Claramente existe uma diferença entre homens e mulheres na organização. A empresa perde metade das mulheres em menos de quatro anos, enquanto demora mais de 5 para perder metade dos homens.

 

OUTROS TEMPOS INICIAIS

Apesar de nos primeiros gráficos termos considerado o tempo inicial como a data de contratação, não significa que precisamos fazer apenas dessa maneira. Outro tempo inicial particularmente interessante é a data da última alteração salarial. Ou seja, o tempo zero da curva corresponde à última mudança de salário do funcionário ou funcionária, como na curva abaixo:

Observe que o novo tempo de meia-vida agora é de 2 anos.
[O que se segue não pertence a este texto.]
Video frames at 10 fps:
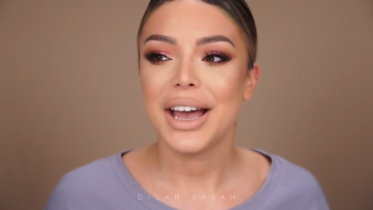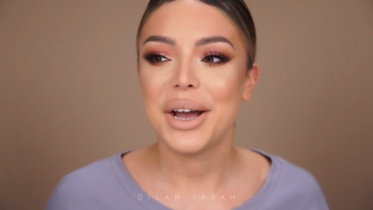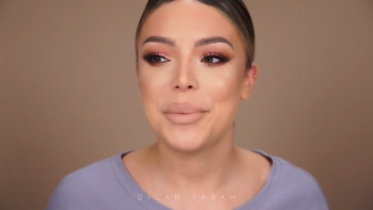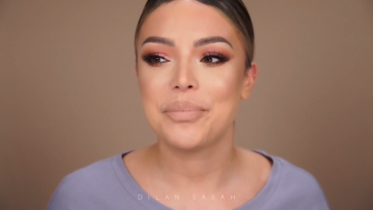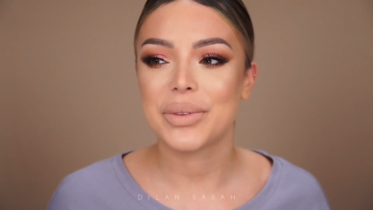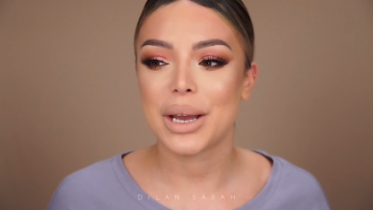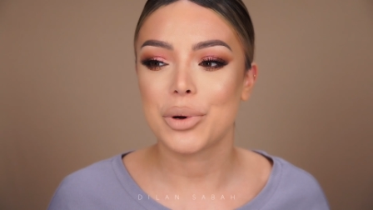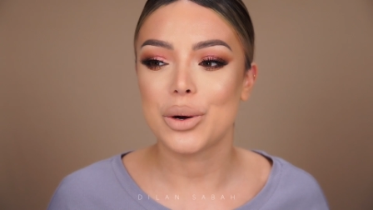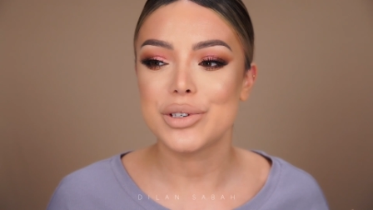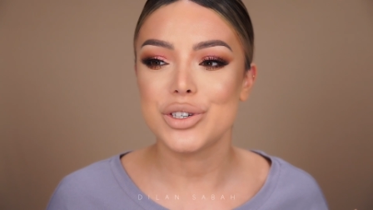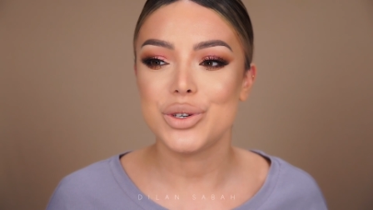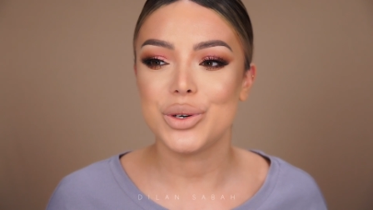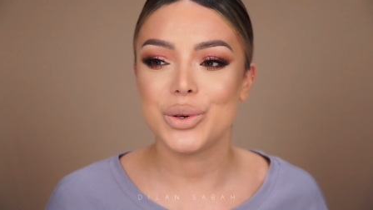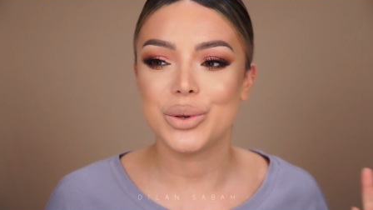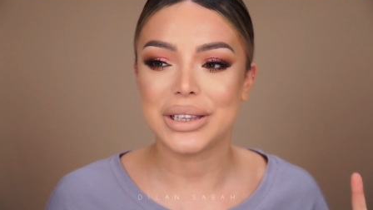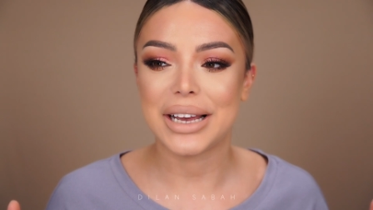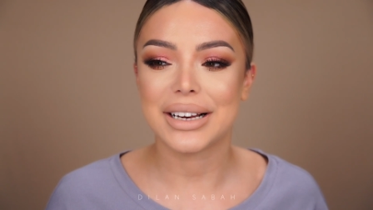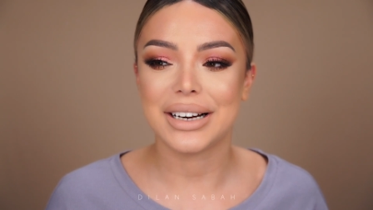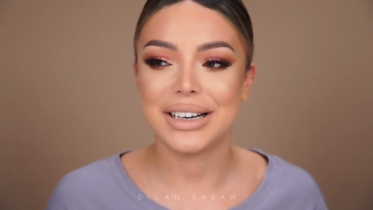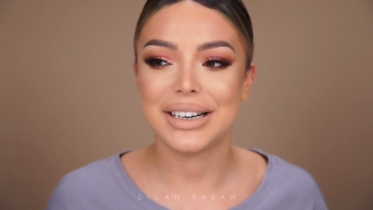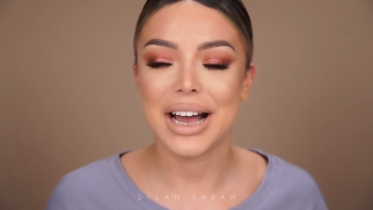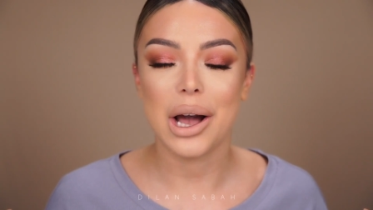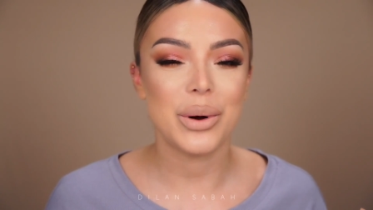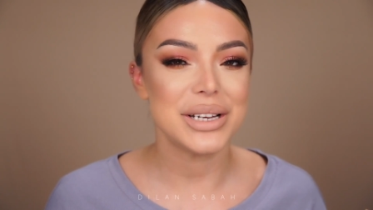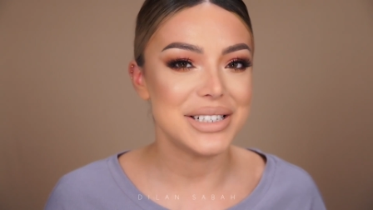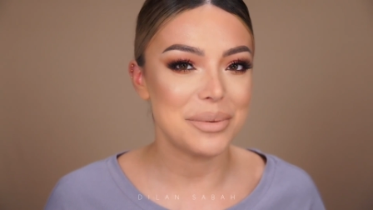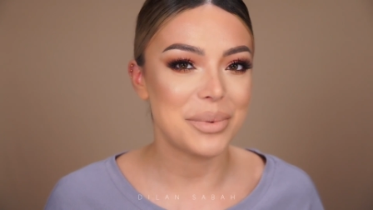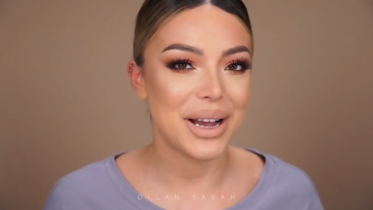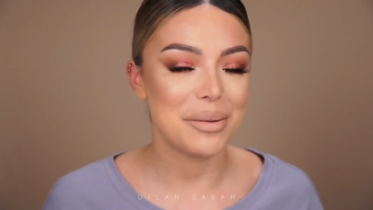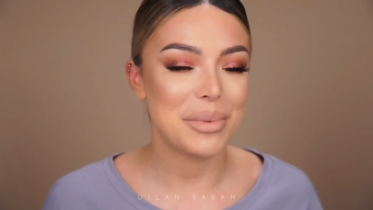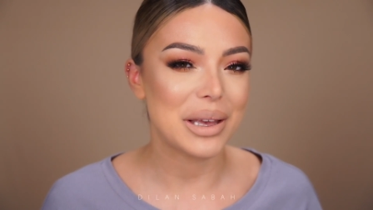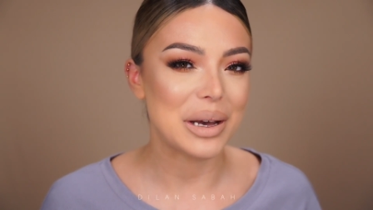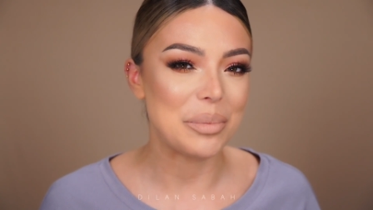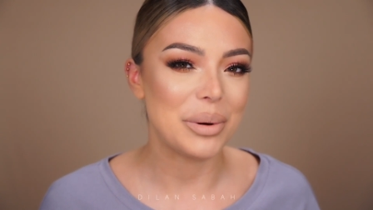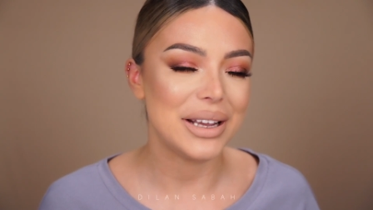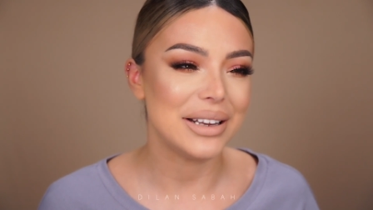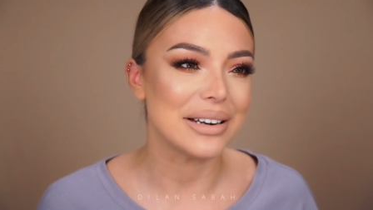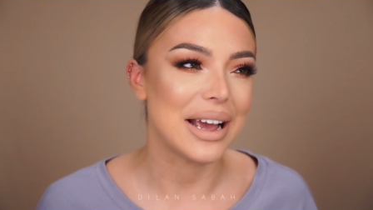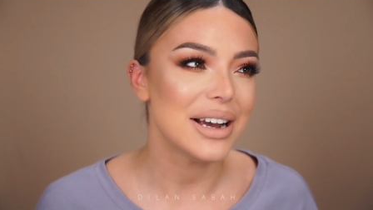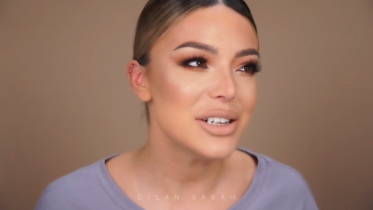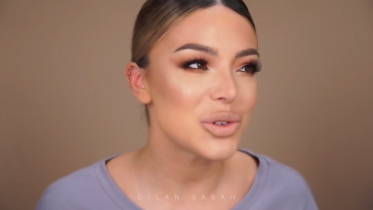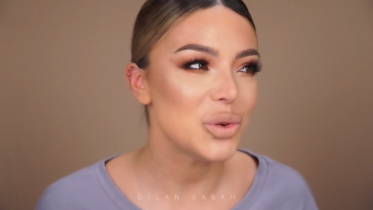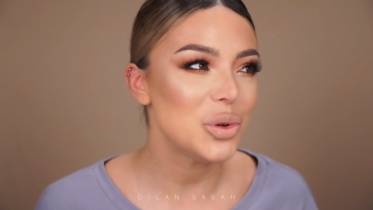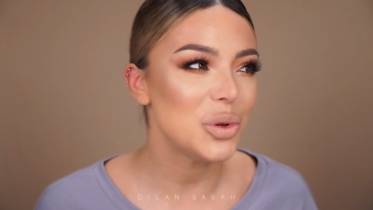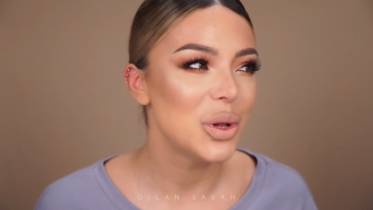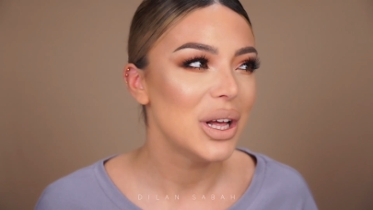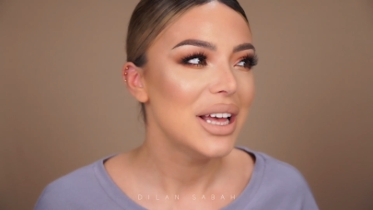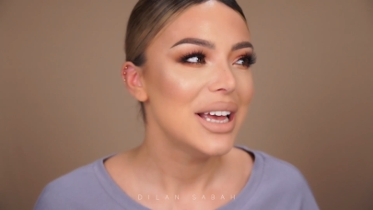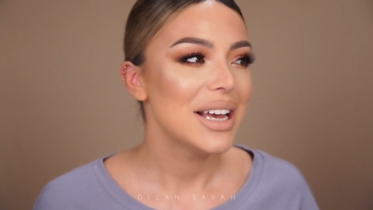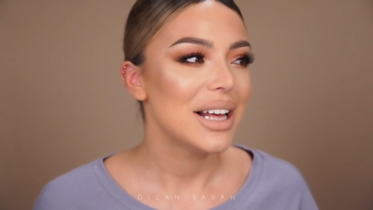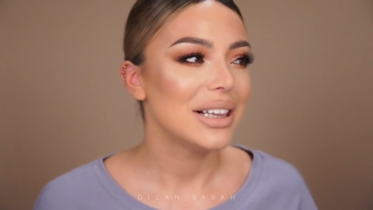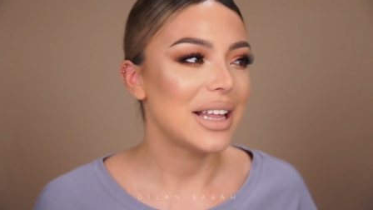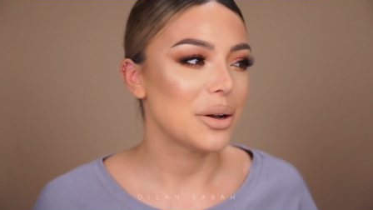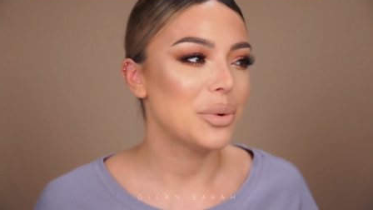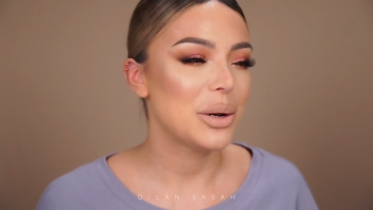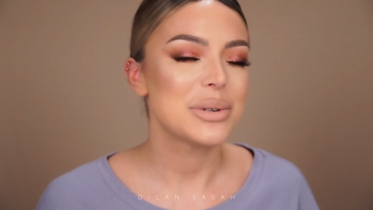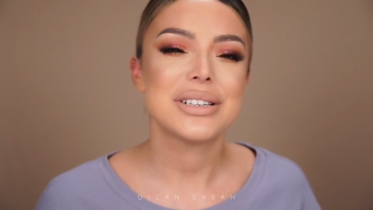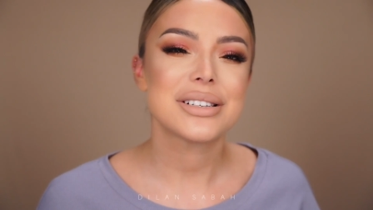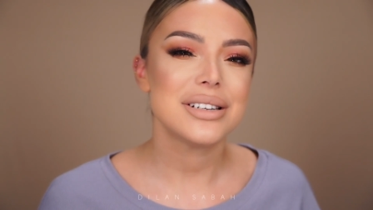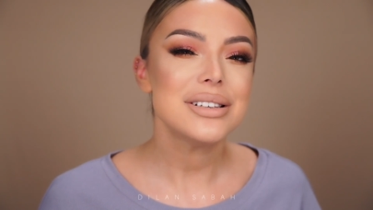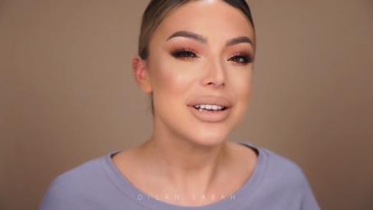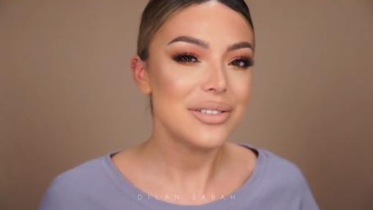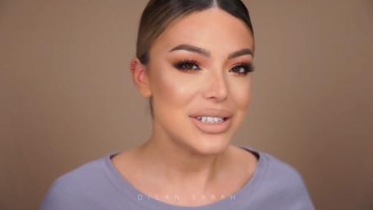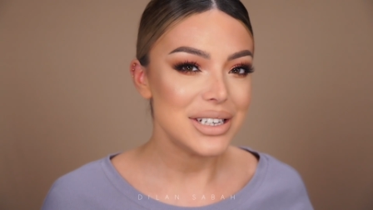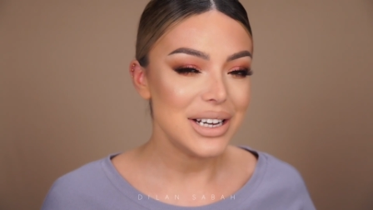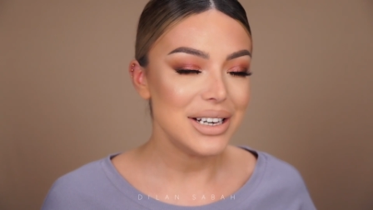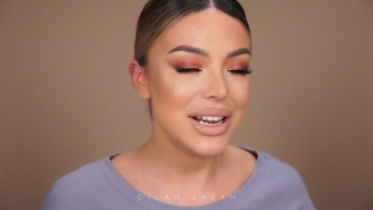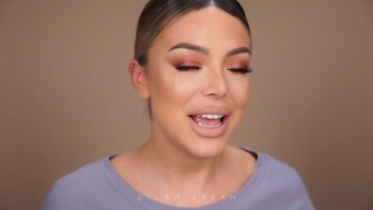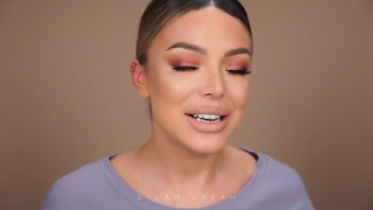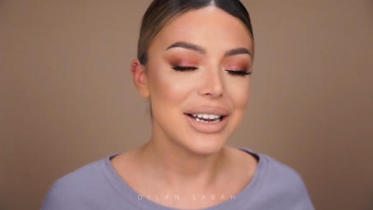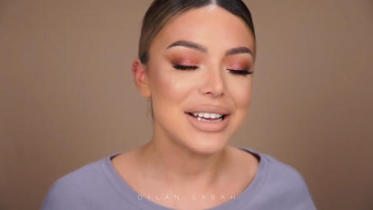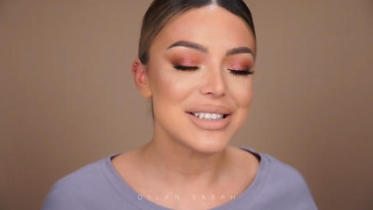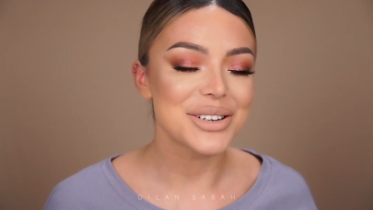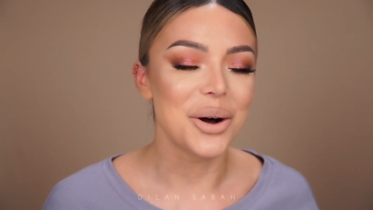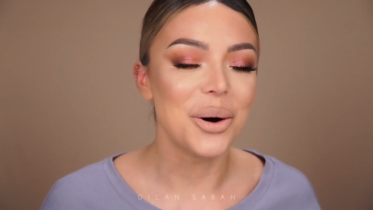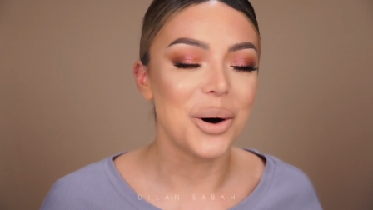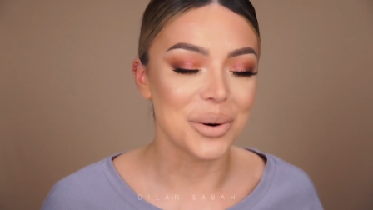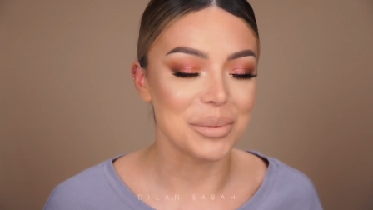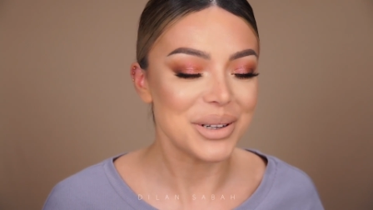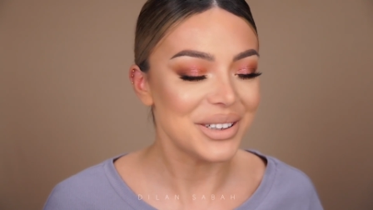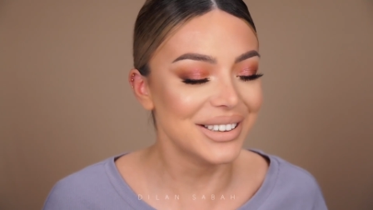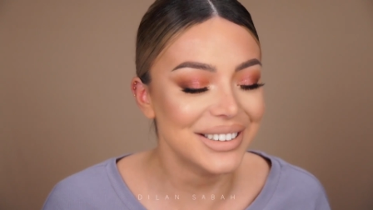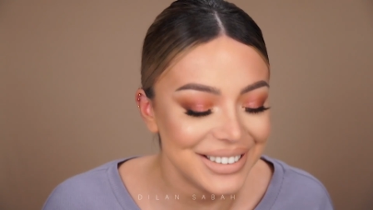I'm going to do like how I did my makeup in high school, like when I was 16, 17, and it's horrible.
Compare com o período de meia-vida de 4,7 anos que havíamos identificado incialmente para a empresa. De um modo geral, a companhia demora quase 5 anos para perder metade dos funcionários que contratou. Agora, se esses funcionários não recebem aumento de salário, esse tempo cai para dois anos. Após um ano sem mudança de salário, a empresa perde quase 30% dos funcionários.

 

AS POSSIBILIDADES SÃO ENORMES

Mostramos aqui apenas alguns exemplos sobre como podemos utilizar a análise de sobrevivência para entender os padrões temporais e alguns dos motivos pelos quais os seus funcionários deixam a empresa. Podemos realizar comparações entre grupos (faixa de idade, escolaridade, avaliação de desempenho em um modelo de 9BOX, profissionais-chave, gerências, localidades, etc.), escolher diferentes tempos iniciais (contratação, última alteração salarial, última mudança de cargo, etc.) e ainda combinar essas possibilidades. Além disso, o formato da curva pode contar histórias interessantes: como uma queda brusca após o primeiro ano para os estagiários (pelo fim do contrato de estágio), ou ainda a permanência (ou não) de executivos nos primeiros anos de acordo com a política de remuneração de longo prazo.

A ideia não é substituir as análises de turnover ou pesquisa de desligamento e sim complementá-las na situação em que elas não são o formato mais adequado: na análise da experiência objetiva do ponto de vista do funcionário. A análise de sobrevivência, por si só não é capaz de explicar os motivos de saída dos funcionários de uma empresa em sua completude. Porém, ela pode ser uma ferramenta extra capaz de identificar novas facetas de um problema tão complexo. E uma grande vantagem prática é: os dados necessários são muito simples e facilmente acessíveis para a maioria das empresas.